# EXTRACTED RECORDS
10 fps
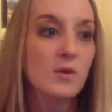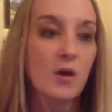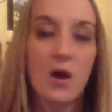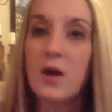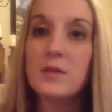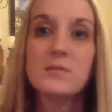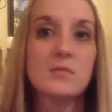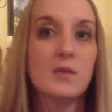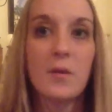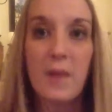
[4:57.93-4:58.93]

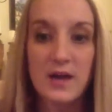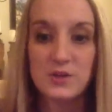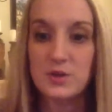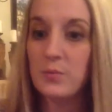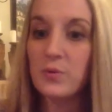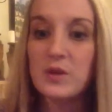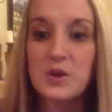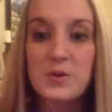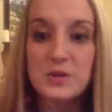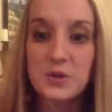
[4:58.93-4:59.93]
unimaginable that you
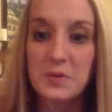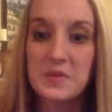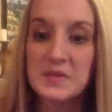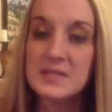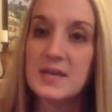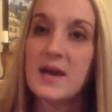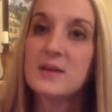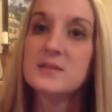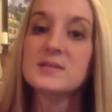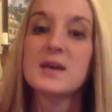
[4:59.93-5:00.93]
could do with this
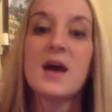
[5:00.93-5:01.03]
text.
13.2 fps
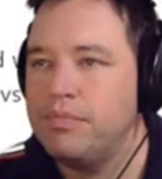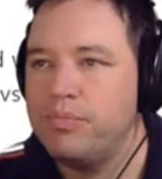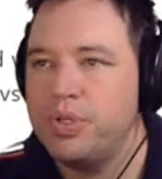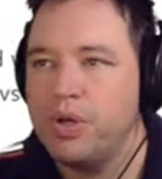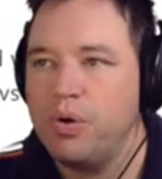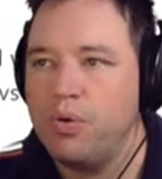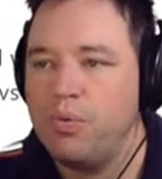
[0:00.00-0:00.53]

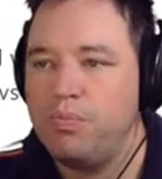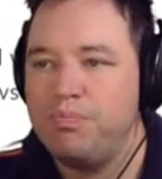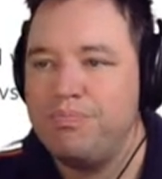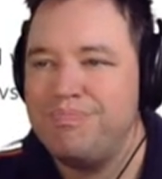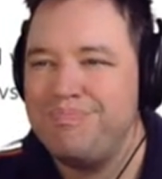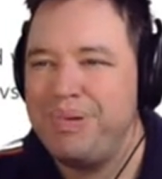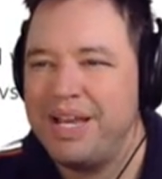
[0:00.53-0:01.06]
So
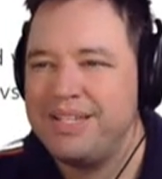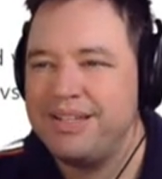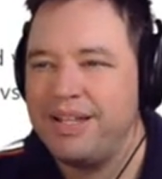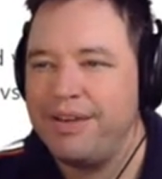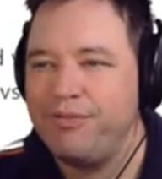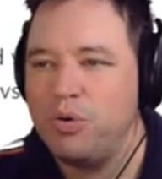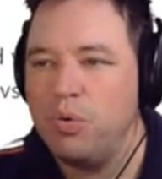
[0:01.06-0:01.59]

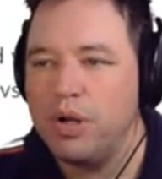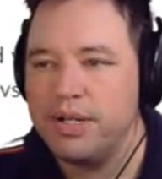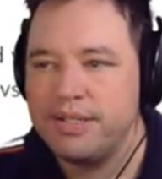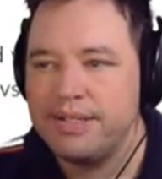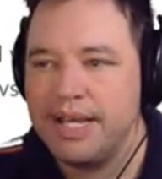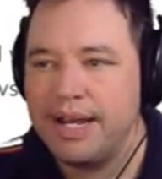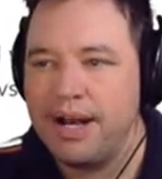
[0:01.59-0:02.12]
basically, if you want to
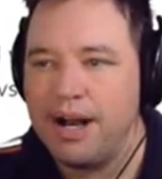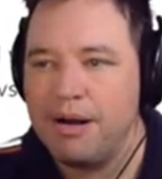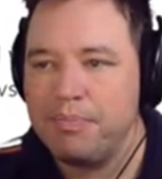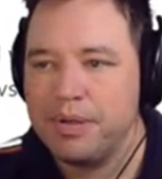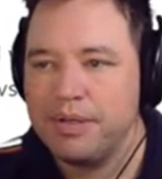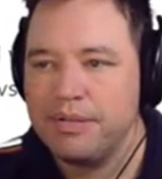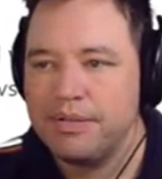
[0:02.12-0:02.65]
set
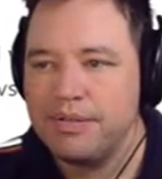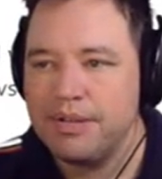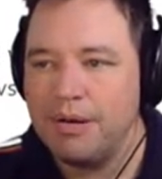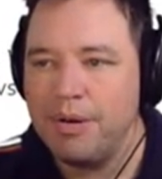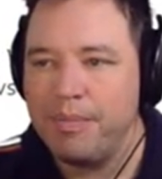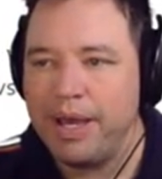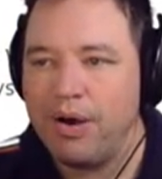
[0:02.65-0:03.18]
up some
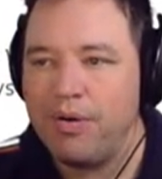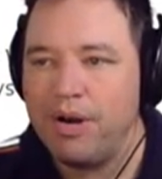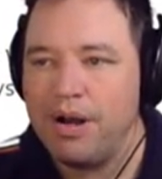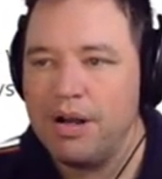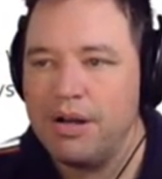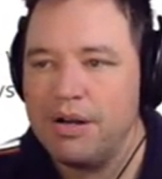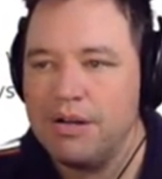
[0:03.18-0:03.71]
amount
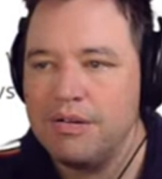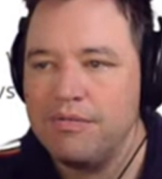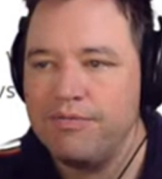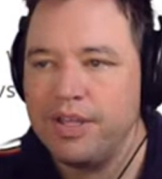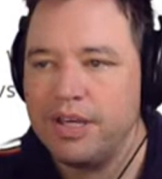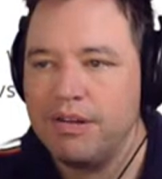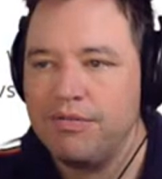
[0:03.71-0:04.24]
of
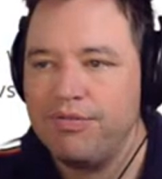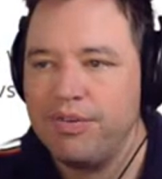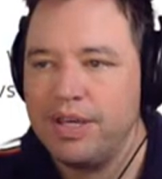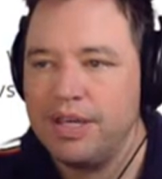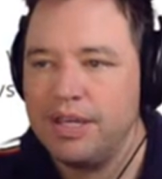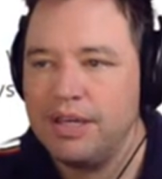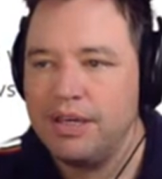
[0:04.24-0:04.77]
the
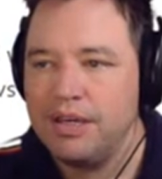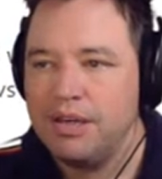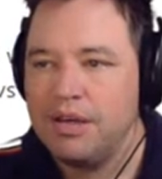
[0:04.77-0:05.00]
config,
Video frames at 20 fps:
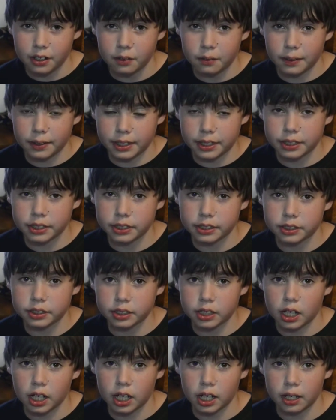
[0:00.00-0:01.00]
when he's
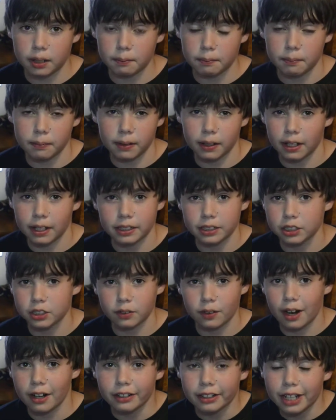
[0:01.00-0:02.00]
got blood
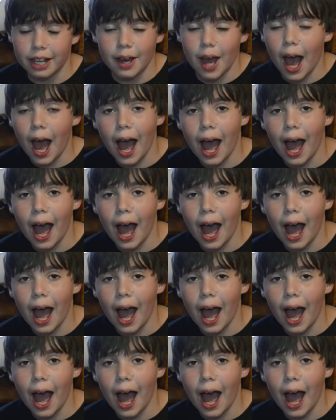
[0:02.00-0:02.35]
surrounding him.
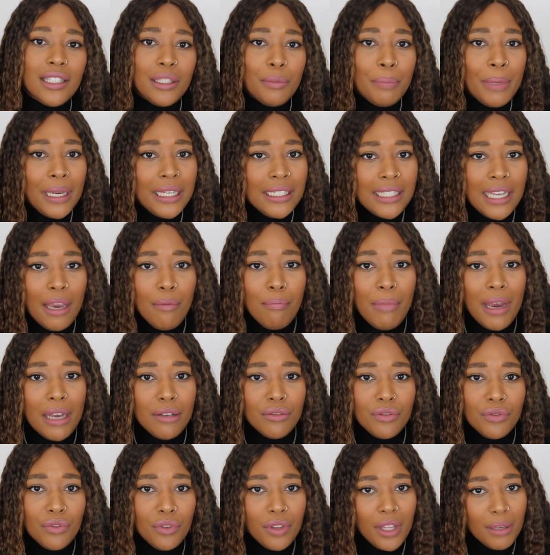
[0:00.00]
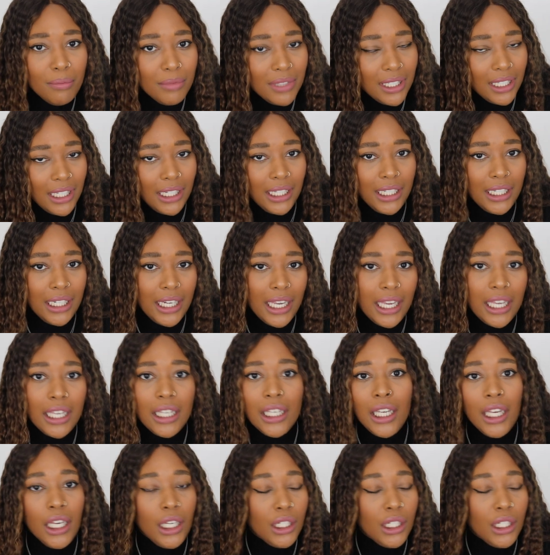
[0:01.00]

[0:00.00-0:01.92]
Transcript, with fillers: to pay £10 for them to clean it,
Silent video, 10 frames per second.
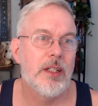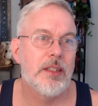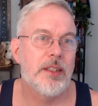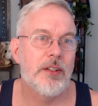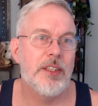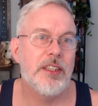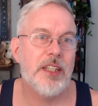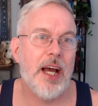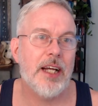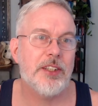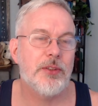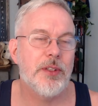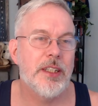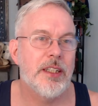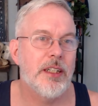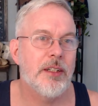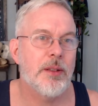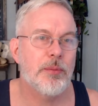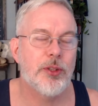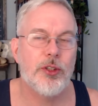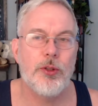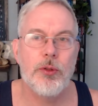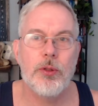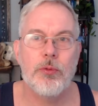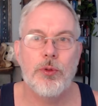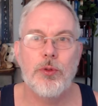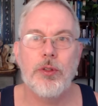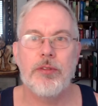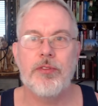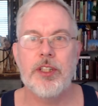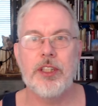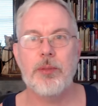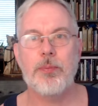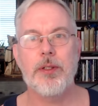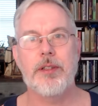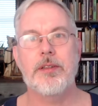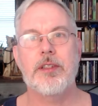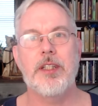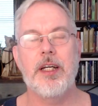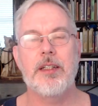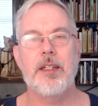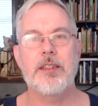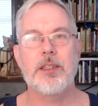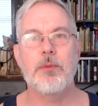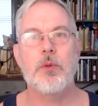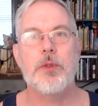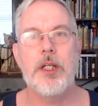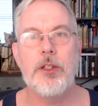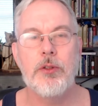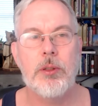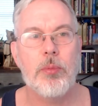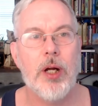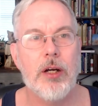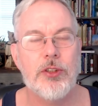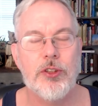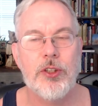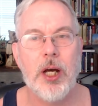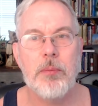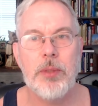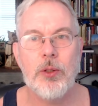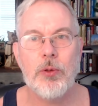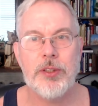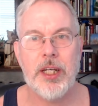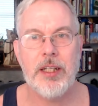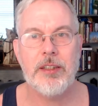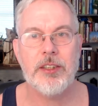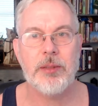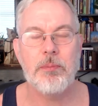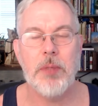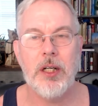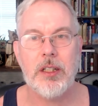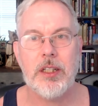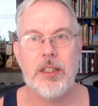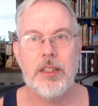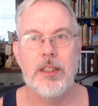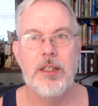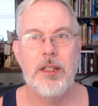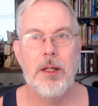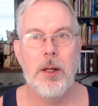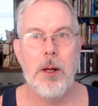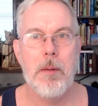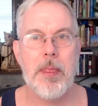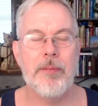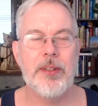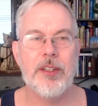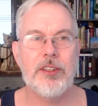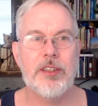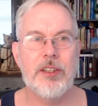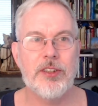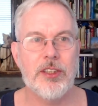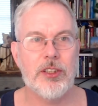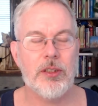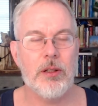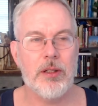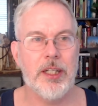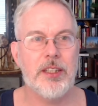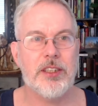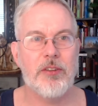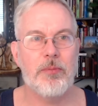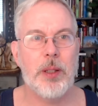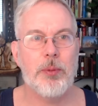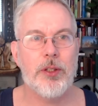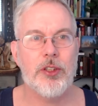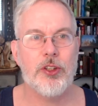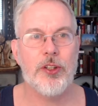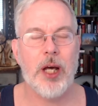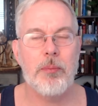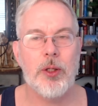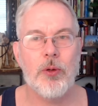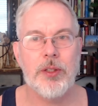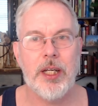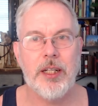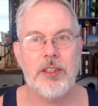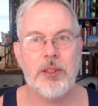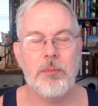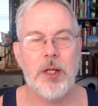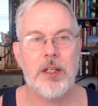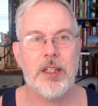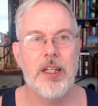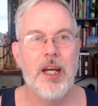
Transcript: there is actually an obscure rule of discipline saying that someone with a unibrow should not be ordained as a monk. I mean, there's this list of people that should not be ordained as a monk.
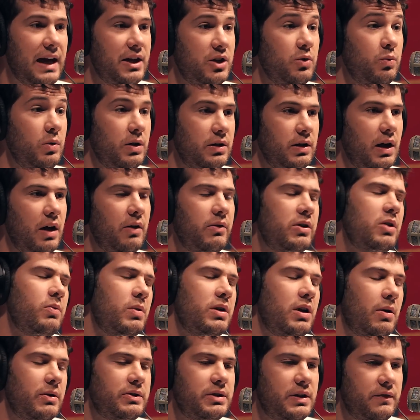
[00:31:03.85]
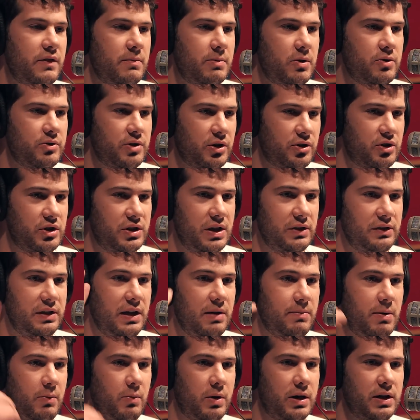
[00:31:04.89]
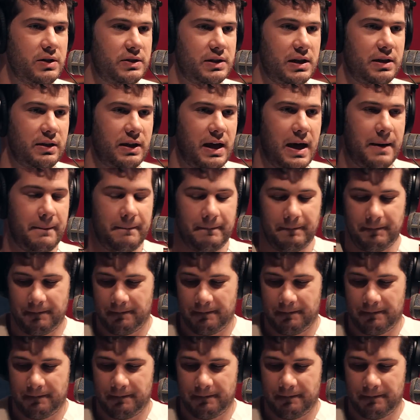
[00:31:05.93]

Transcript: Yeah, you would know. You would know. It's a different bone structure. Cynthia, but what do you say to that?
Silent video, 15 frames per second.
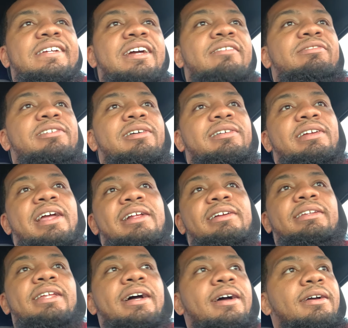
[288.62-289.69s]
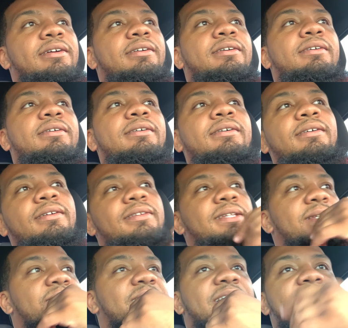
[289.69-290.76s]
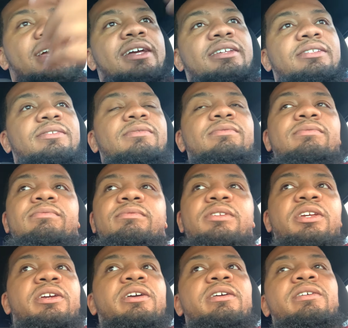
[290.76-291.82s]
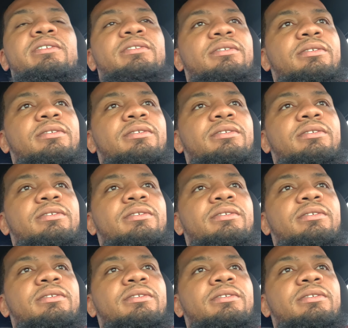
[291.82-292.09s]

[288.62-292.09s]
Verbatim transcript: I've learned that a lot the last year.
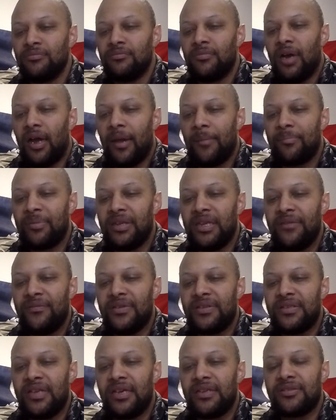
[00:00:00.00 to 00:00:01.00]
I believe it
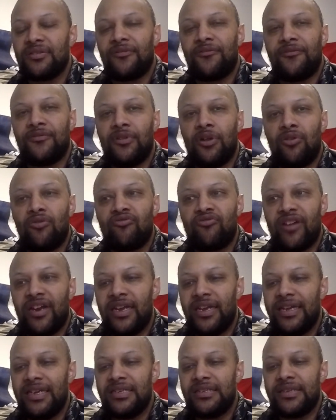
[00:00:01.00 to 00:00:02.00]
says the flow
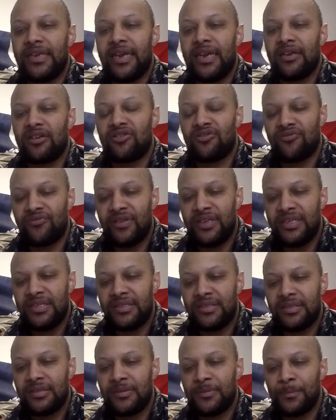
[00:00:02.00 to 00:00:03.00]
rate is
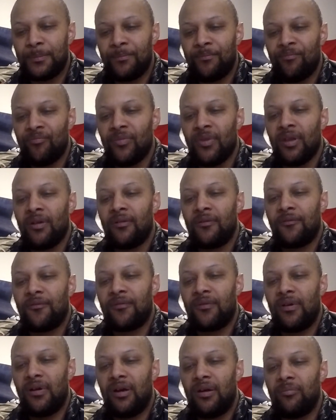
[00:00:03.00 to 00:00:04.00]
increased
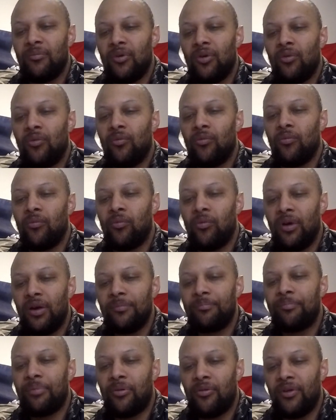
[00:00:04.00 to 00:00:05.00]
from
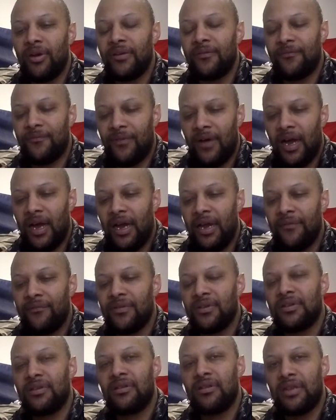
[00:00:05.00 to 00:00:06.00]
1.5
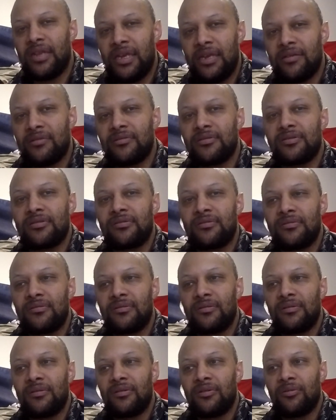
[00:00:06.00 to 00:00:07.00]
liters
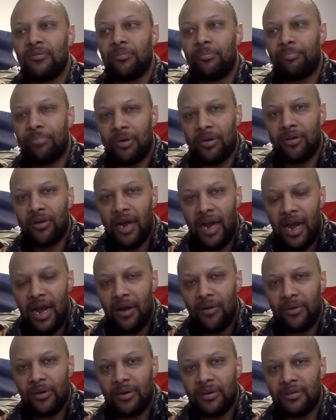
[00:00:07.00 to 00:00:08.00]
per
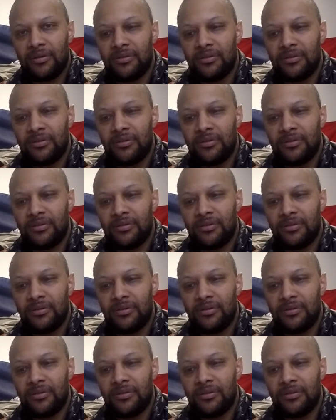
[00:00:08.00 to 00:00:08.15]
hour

# PROBLEM DESCRIPTION
From the records above, copy only the lines running from the line holding "Silent video, 10 frames per second." through the line holding "Verbatim transcript: I've", with no pictures.

# YOUR RESPONSE
Silent video, 10 frames per second.
Transcript: there is actually an obscure rule of discipline saying that someone with a unibrow should not be ordained as a monk. I mean, there's this list of people that should not be ordained as a monk.
[00:31:03.85]
[00:31:04.89]
[00:31:05.93]

Transcript: Yeah, you would know. You would know. It's a different bone structure. Cynthia, but what do you say to that?
Silent video, 15 frames per second.
[288.62-289.69s]
[289.69-290.76s]
[290.76-291.82s]
[291.82-292.09s]

[288.62-292.09s]
Verbatim transcript: I've learned that a lot the last year.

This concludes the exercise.